◆ What the task asks:
If pictures appear, leave them out, and return exactly the lines from the one holding "[00:00:02.13]" through the last line of the listing below.

◆ Records provided:
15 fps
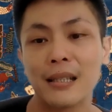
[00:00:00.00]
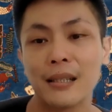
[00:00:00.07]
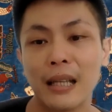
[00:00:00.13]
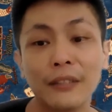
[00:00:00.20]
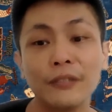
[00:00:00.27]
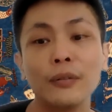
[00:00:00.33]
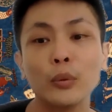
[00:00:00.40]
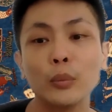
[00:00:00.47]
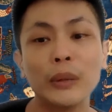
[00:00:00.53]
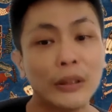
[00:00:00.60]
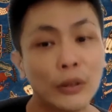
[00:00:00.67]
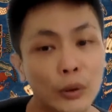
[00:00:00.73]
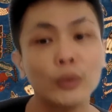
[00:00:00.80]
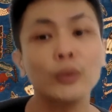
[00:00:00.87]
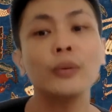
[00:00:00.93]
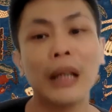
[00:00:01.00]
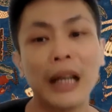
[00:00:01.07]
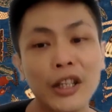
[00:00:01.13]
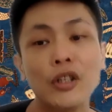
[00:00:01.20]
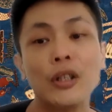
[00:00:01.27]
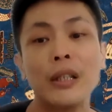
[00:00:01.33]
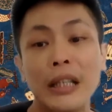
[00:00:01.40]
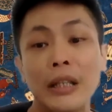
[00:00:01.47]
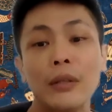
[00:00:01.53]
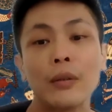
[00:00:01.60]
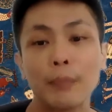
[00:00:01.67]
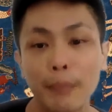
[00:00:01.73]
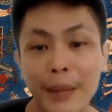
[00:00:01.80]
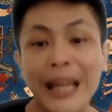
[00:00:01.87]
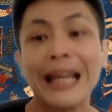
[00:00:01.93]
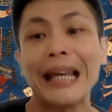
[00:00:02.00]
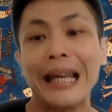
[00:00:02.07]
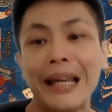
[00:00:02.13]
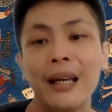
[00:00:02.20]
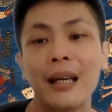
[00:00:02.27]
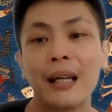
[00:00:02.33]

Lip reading: Therefore, we do actually need to pay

◆ Answer area:
[00:00:02.13]
[00:00:02.20]
[00:00:02.27]
[00:00:02.33]

Lip reading: Therefore, we do actually need to pay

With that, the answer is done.